▸ What to do: Search the records for the word "speaker" and pick out every line that has it.

==================================================

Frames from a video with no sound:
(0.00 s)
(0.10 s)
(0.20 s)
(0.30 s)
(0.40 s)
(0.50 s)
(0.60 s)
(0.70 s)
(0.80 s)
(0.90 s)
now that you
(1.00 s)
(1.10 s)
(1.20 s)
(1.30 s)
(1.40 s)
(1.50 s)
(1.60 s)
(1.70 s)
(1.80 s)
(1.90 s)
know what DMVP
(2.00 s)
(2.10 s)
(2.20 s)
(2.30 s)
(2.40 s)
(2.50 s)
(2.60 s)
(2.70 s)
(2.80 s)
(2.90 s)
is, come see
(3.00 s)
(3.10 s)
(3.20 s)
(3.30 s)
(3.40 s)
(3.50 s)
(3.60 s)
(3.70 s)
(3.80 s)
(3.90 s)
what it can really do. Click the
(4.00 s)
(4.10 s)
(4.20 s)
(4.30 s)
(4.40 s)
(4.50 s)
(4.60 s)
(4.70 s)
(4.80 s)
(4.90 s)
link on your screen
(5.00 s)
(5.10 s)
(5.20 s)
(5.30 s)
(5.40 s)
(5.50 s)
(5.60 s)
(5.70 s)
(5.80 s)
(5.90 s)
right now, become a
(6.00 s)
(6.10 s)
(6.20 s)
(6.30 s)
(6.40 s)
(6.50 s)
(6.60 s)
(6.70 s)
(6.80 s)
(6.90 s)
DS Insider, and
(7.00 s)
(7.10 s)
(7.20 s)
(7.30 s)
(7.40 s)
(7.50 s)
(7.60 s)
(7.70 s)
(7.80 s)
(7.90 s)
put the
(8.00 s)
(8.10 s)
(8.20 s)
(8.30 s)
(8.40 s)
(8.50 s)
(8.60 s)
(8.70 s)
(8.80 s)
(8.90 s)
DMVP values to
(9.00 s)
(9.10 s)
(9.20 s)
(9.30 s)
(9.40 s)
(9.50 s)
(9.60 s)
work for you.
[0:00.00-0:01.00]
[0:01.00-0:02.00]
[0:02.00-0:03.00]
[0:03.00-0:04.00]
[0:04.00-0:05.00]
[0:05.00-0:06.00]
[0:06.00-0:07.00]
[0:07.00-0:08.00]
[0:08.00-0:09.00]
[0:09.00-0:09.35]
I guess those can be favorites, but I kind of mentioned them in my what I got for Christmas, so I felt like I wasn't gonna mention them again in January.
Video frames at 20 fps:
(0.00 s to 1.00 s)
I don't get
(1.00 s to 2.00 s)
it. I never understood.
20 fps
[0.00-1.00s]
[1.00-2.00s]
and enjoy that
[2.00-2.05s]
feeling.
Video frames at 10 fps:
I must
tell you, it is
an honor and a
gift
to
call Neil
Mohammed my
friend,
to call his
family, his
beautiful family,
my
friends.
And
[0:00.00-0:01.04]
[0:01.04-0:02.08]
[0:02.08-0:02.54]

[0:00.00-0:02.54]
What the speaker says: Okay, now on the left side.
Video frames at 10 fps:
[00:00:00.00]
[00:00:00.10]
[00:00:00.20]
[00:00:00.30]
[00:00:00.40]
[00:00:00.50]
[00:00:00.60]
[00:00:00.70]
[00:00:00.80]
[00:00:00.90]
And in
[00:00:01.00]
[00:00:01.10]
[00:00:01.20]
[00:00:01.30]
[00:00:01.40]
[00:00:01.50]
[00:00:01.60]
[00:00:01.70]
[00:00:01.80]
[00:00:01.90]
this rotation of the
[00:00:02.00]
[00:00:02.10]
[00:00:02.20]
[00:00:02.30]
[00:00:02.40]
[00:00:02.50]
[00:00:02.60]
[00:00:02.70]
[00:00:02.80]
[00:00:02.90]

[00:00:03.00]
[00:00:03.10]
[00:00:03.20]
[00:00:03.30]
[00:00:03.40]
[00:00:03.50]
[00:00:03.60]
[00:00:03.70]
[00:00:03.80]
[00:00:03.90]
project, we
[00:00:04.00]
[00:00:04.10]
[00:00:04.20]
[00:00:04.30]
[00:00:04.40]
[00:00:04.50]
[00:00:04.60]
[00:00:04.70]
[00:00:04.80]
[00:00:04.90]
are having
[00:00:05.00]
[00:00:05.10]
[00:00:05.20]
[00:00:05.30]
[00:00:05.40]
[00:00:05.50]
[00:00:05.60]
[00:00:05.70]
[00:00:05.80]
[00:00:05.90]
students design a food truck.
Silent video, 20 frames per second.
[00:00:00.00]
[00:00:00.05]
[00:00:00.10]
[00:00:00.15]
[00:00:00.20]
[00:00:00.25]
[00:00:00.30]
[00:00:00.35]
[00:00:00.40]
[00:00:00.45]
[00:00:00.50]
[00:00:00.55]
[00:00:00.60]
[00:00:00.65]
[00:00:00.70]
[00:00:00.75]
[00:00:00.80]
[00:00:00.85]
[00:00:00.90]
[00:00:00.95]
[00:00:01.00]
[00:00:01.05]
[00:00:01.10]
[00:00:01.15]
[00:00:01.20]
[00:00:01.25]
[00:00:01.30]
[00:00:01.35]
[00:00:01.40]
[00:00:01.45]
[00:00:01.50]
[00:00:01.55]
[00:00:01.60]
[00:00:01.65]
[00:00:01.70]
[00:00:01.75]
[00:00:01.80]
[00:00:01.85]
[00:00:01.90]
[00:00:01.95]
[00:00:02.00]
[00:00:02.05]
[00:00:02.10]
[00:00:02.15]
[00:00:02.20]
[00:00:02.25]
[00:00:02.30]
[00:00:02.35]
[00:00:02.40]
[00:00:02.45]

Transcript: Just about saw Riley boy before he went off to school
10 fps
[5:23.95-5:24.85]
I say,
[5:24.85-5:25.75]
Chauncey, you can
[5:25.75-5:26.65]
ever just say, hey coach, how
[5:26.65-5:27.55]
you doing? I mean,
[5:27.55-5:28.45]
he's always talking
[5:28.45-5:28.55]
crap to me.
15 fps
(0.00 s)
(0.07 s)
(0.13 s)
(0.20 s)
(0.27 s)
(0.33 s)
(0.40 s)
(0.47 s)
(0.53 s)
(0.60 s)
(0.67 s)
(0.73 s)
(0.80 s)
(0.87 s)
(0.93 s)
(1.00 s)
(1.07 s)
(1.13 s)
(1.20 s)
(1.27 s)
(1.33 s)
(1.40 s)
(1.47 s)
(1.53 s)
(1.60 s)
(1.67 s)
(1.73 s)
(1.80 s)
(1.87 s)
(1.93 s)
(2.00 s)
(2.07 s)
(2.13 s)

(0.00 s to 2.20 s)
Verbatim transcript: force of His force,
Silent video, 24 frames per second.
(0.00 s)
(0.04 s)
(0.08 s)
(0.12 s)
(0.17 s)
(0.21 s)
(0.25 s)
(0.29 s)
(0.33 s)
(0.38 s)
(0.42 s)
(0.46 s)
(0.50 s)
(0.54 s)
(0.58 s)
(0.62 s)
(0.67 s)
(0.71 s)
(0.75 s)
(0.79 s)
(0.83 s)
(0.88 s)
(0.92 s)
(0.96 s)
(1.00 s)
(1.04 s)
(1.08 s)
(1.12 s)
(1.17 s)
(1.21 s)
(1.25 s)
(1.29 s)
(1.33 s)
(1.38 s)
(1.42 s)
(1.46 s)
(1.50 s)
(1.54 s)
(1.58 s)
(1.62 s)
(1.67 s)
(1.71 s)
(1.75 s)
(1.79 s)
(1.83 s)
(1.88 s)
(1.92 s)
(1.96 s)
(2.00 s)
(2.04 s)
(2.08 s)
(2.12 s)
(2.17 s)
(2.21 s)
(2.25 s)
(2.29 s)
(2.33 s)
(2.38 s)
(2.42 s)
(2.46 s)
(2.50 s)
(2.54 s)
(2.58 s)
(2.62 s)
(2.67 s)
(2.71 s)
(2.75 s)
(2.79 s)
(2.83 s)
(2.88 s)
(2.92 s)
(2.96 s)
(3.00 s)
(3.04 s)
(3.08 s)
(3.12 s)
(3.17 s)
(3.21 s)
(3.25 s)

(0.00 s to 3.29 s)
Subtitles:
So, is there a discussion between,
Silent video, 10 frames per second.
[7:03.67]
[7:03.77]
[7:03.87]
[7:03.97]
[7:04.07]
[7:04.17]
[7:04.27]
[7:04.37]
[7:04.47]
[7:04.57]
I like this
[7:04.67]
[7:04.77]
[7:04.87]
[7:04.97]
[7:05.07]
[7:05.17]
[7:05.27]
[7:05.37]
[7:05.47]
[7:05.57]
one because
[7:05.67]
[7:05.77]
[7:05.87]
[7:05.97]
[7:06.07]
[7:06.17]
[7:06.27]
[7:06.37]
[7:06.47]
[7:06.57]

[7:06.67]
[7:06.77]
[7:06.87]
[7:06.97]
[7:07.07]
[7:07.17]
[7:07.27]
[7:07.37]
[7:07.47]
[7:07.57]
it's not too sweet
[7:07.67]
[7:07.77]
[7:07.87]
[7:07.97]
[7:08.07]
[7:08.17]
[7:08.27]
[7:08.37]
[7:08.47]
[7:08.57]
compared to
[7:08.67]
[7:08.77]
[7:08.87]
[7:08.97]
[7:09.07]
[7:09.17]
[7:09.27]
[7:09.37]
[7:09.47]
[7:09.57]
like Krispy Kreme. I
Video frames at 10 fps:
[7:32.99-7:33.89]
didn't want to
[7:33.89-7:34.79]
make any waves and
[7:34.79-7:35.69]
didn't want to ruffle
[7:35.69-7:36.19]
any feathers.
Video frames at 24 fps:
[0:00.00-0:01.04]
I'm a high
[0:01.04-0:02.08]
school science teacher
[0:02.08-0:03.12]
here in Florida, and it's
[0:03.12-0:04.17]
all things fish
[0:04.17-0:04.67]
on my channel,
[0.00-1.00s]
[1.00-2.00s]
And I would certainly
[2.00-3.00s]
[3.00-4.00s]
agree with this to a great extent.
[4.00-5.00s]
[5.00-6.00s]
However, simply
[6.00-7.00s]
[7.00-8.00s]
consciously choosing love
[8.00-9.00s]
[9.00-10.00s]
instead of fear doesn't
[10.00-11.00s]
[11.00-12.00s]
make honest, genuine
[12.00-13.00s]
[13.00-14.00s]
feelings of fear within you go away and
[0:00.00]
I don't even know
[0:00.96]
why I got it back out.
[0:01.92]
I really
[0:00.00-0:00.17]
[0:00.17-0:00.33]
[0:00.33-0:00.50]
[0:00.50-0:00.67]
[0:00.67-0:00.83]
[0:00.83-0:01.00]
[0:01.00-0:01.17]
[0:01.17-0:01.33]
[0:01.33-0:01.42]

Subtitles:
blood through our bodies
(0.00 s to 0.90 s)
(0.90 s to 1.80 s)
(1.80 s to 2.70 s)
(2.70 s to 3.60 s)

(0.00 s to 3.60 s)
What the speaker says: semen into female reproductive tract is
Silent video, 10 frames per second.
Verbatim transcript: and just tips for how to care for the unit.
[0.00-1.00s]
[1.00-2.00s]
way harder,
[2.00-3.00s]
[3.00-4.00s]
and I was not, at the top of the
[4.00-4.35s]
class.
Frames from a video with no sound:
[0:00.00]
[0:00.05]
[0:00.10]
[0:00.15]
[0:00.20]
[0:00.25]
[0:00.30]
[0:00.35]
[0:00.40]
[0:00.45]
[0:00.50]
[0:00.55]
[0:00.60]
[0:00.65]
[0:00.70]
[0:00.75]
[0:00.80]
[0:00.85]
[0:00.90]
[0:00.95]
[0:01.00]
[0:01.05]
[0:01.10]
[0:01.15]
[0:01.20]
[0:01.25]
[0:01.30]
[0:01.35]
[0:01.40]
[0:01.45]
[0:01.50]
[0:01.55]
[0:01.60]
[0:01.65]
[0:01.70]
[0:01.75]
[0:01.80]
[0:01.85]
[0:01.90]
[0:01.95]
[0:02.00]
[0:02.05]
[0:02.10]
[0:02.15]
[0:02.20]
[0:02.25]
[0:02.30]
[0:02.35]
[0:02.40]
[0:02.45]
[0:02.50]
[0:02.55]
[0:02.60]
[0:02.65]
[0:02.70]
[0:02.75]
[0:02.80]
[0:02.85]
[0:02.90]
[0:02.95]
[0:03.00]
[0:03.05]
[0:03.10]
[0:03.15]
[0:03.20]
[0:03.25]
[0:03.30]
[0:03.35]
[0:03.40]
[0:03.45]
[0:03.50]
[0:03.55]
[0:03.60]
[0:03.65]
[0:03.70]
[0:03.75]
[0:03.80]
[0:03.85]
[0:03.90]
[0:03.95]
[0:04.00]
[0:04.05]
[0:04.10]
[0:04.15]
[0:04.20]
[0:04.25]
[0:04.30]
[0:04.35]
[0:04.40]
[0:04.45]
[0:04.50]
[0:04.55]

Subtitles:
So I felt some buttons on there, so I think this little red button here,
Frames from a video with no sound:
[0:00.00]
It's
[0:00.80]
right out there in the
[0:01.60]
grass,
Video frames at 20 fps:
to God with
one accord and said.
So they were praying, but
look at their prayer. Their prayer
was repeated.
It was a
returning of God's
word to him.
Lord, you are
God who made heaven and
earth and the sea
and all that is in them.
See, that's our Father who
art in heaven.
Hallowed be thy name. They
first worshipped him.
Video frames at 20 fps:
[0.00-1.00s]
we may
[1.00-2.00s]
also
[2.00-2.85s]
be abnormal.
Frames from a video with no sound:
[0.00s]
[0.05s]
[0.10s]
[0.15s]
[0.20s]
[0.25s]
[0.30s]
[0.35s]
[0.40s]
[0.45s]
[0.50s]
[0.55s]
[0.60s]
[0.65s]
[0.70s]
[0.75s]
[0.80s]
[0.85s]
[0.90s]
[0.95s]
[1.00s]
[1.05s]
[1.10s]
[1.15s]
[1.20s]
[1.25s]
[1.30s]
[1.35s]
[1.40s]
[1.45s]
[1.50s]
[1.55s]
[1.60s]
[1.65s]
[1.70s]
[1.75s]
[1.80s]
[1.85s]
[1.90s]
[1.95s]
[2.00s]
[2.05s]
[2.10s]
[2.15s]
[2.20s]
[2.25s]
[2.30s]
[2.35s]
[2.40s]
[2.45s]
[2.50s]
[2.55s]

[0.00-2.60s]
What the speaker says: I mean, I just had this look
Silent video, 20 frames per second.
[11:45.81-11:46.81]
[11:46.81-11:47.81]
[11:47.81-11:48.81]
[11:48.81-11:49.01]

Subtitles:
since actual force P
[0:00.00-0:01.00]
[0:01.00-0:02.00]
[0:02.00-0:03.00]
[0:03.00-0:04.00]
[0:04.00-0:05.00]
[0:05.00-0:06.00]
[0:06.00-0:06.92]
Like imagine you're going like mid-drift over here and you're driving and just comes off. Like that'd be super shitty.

==================================================

▸ Completed exercise:
What the speaker says: Okay, now on the left side.
What the speaker says: semen into female reproductive tract is
What the speaker says: I mean, I just had this look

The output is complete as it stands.